*** Block opens ***

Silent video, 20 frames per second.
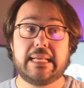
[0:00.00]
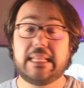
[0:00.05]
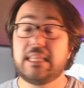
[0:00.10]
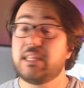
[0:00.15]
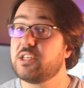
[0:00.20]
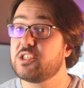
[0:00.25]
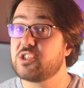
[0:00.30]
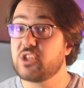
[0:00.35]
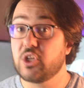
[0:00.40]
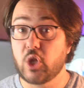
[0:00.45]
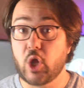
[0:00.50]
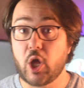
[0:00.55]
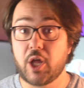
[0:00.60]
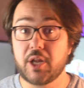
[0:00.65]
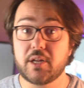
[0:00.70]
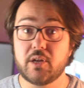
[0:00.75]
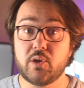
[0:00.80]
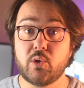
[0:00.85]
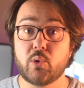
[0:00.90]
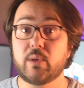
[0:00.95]
There's a lot
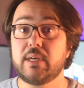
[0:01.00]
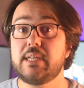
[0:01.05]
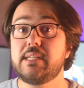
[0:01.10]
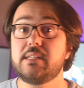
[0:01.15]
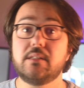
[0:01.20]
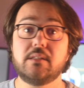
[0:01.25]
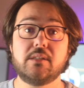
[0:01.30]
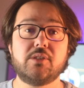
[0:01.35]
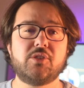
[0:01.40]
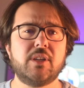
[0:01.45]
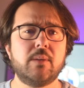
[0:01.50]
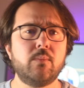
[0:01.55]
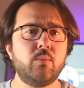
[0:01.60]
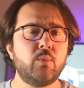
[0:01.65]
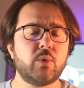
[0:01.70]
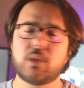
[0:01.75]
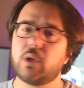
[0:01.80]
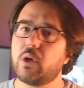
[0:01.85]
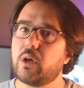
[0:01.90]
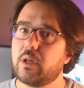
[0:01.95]
of noise in the gym
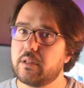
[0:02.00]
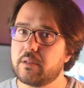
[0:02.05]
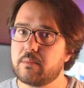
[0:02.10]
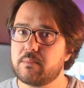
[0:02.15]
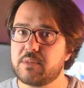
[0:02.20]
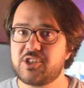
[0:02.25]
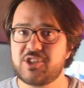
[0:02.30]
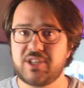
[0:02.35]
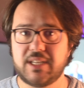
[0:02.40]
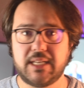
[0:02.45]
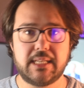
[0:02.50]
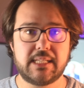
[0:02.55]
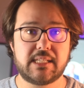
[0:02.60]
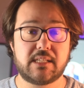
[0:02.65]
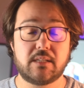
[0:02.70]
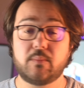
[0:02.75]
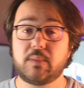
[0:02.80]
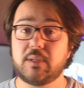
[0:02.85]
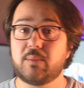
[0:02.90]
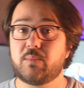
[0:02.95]
with all the machines
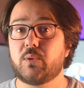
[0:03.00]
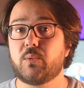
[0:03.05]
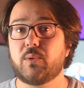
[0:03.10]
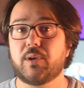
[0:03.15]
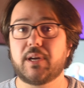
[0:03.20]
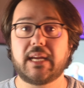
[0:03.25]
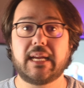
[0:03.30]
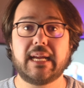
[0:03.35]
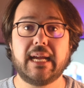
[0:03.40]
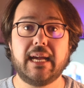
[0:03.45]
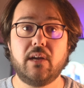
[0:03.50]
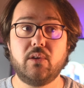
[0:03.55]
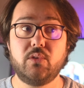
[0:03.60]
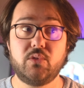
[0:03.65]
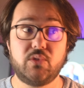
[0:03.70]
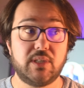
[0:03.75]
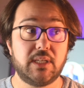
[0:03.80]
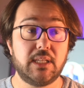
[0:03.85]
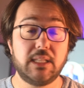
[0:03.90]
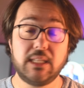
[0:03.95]
and people working
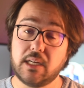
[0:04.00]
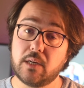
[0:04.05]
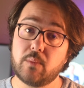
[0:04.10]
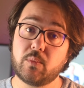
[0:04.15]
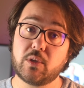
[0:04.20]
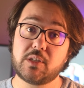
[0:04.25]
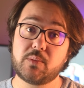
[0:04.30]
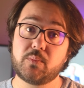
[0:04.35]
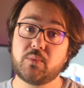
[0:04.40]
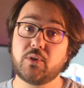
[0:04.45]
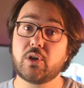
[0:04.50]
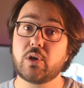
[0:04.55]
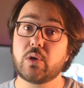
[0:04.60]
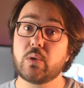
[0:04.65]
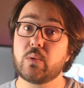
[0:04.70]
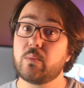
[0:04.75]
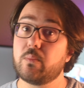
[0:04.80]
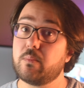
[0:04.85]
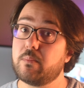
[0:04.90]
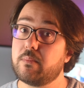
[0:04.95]
out, and the AirPods
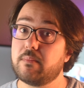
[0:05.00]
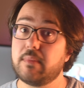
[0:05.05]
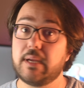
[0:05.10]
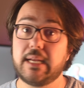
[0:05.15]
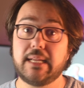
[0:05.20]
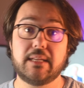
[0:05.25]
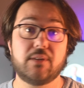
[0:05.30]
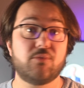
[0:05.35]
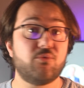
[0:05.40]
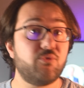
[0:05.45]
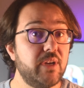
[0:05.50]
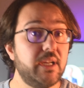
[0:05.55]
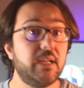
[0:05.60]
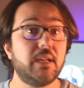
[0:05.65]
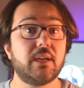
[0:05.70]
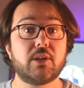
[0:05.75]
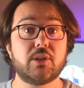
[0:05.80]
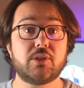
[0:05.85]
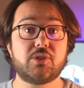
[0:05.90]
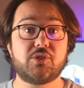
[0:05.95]
Pro made a really
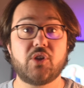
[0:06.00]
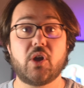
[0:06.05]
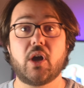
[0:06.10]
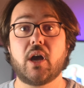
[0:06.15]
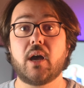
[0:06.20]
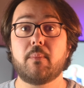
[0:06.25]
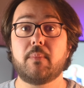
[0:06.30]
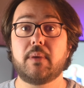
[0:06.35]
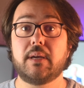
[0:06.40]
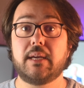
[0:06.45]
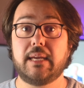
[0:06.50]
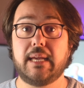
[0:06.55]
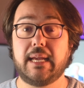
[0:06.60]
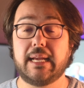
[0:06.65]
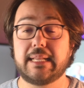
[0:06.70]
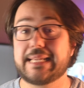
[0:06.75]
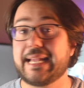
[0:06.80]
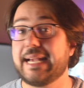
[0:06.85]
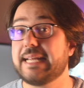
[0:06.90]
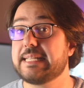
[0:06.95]
good job
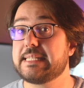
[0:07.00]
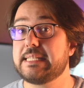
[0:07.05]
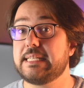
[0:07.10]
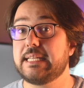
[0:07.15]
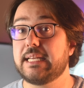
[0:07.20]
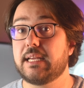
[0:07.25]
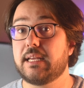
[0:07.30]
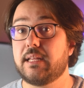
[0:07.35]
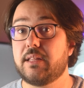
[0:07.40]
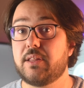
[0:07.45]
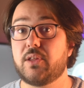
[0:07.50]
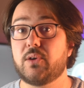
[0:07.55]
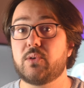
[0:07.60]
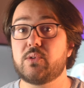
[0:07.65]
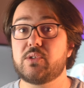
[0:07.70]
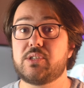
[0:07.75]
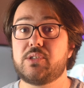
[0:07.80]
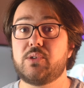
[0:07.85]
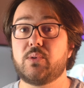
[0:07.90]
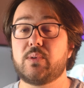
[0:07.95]
at canceling
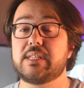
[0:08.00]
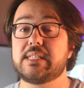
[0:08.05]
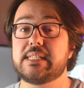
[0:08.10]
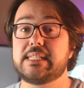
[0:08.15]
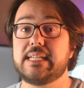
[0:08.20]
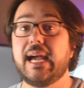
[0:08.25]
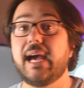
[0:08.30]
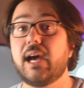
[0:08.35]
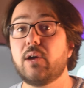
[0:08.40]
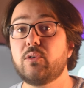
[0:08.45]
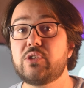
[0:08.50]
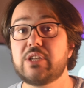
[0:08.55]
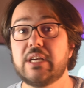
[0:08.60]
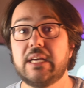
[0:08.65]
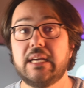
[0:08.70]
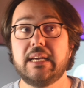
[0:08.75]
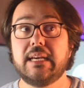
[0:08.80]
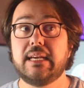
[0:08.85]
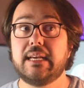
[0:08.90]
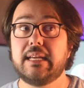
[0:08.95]
those noises out.
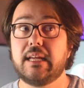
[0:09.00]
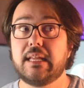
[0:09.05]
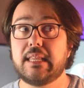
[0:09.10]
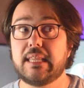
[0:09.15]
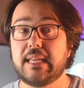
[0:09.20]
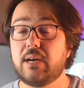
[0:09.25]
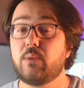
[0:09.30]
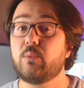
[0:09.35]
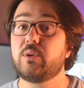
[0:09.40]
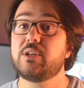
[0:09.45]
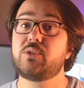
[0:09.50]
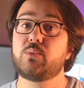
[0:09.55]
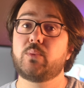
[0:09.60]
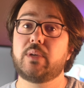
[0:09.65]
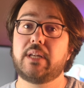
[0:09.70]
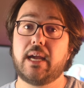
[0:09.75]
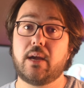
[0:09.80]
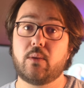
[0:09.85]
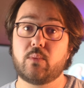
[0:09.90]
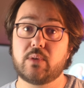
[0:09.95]
That was
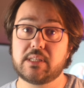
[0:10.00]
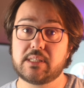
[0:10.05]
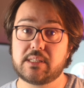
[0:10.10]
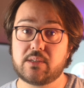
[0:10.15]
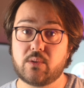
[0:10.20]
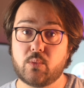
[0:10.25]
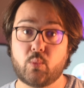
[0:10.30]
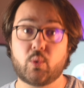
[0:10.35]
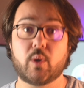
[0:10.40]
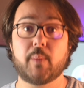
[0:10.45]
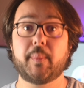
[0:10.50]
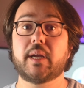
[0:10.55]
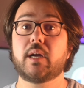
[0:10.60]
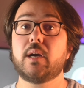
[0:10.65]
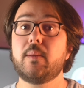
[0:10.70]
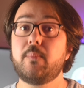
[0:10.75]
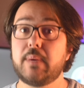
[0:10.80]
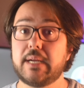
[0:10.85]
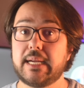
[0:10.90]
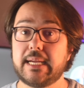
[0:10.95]
when I was warming
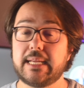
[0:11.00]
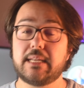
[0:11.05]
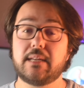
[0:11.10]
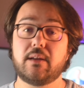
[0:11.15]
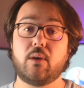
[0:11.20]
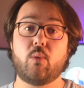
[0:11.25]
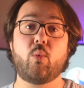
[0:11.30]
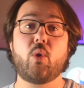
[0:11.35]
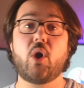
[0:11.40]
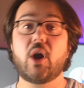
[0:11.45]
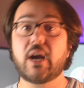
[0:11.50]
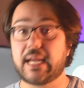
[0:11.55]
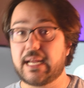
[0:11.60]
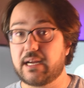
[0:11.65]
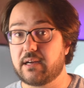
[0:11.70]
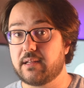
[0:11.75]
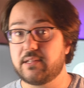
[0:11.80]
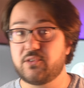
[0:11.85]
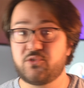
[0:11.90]
up and walking on the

*** Block closes ***

*YOUR ASSIGNMENT:*
Since only the text is wanted, repeat all the records above exactly and omit the pictures.

*RESPONSE FOR THIS EXERCISE:*
Silent video, 20 frames per second.
[0:00.00]
[0:00.05]
[0:00.10]
[0:00.15]
[0:00.20]
[0:00.25]
[0:00.30]
[0:00.35]
[0:00.40]
[0:00.45]
[0:00.50]
[0:00.55]
[0:00.60]
[0:00.65]
[0:00.70]
[0:00.75]
[0:00.80]
[0:00.85]
[0:00.90]
[0:00.95]
There's a lot
[0:01.00]
[0:01.05]
[0:01.10]
[0:01.15]
[0:01.20]
[0:01.25]
[0:01.30]
[0:01.35]
[0:01.40]
[0:01.45]
[0:01.50]
[0:01.55]
[0:01.60]
[0:01.65]
[0:01.70]
[0:01.75]
[0:01.80]
[0:01.85]
[0:01.90]
[0:01.95]
of noise in the gym
[0:02.00]
[0:02.05]
[0:02.10]
[0:02.15]
[0:02.20]
[0:02.25]
[0:02.30]
[0:02.35]
[0:02.40]
[0:02.45]
[0:02.50]
[0:02.55]
[0:02.60]
[0:02.65]
[0:02.70]
[0:02.75]
[0:02.80]
[0:02.85]
[0:02.90]
[0:02.95]
with all the machines
[0:03.00]
[0:03.05]
[0:03.10]
[0:03.15]
[0:03.20]
[0:03.25]
[0:03.30]
[0:03.35]
[0:03.40]
[0:03.45]
[0:03.50]
[0:03.55]
[0:03.60]
[0:03.65]
[0:03.70]
[0:03.75]
[0:03.80]
[0:03.85]
[0:03.90]
[0:03.95]
and people working
[0:04.00]
[0:04.05]
[0:04.10]
[0:04.15]
[0:04.20]
[0:04.25]
[0:04.30]
[0:04.35]
[0:04.40]
[0:04.45]
[0:04.50]
[0:04.55]
[0:04.60]
[0:04.65]
[0:04.70]
[0:04.75]
[0:04.80]
[0:04.85]
[0:04.90]
[0:04.95]
out, and the AirPods
[0:05.00]
[0:05.05]
[0:05.10]
[0:05.15]
[0:05.20]
[0:05.25]
[0:05.30]
[0:05.35]
[0:05.40]
[0:05.45]
[0:05.50]
[0:05.55]
[0:05.60]
[0:05.65]
[0:05.70]
[0:05.75]
[0:05.80]
[0:05.85]
[0:05.90]
[0:05.95]
Pro made a really
[0:06.00]
[0:06.05]
[0:06.10]
[0:06.15]
[0:06.20]
[0:06.25]
[0:06.30]
[0:06.35]
[0:06.40]
[0:06.45]
[0:06.50]
[0:06.55]
[0:06.60]
[0:06.65]
[0:06.70]
[0:06.75]
[0:06.80]
[0:06.85]
[0:06.90]
[0:06.95]
good job
[0:07.00]
[0:07.05]
[0:07.10]
[0:07.15]
[0:07.20]
[0:07.25]
[0:07.30]
[0:07.35]
[0:07.40]
[0:07.45]
[0:07.50]
[0:07.55]
[0:07.60]
[0:07.65]
[0:07.70]
[0:07.75]
[0:07.80]
[0:07.85]
[0:07.90]
[0:07.95]
at canceling
[0:08.00]
[0:08.05]
[0:08.10]
[0:08.15]
[0:08.20]
[0:08.25]
[0:08.30]
[0:08.35]
[0:08.40]
[0:08.45]
[0:08.50]
[0:08.55]
[0:08.60]
[0:08.65]
[0:08.70]
[0:08.75]
[0:08.80]
[0:08.85]
[0:08.90]
[0:08.95]
those noises out.
[0:09.00]
[0:09.05]
[0:09.10]
[0:09.15]
[0:09.20]
[0:09.25]
[0:09.30]
[0:09.35]
[0:09.40]
[0:09.45]
[0:09.50]
[0:09.55]
[0:09.60]
[0:09.65]
[0:09.70]
[0:09.75]
[0:09.80]
[0:09.85]
[0:09.90]
[0:09.95]
That was
[0:10.00]
[0:10.05]
[0:10.10]
[0:10.15]
[0:10.20]
[0:10.25]
[0:10.30]
[0:10.35]
[0:10.40]
[0:10.45]
[0:10.50]
[0:10.55]
[0:10.60]
[0:10.65]
[0:10.70]
[0:10.75]
[0:10.80]
[0:10.85]
[0:10.90]
[0:10.95]
when I was warming
[0:11.00]
[0:11.05]
[0:11.10]
[0:11.15]
[0:11.20]
[0:11.25]
[0:11.30]
[0:11.35]
[0:11.40]
[0:11.45]
[0:11.50]
[0:11.55]
[0:11.60]
[0:11.65]
[0:11.70]
[0:11.75]
[0:11.80]
[0:11.85]
[0:11.90]
up and walking on the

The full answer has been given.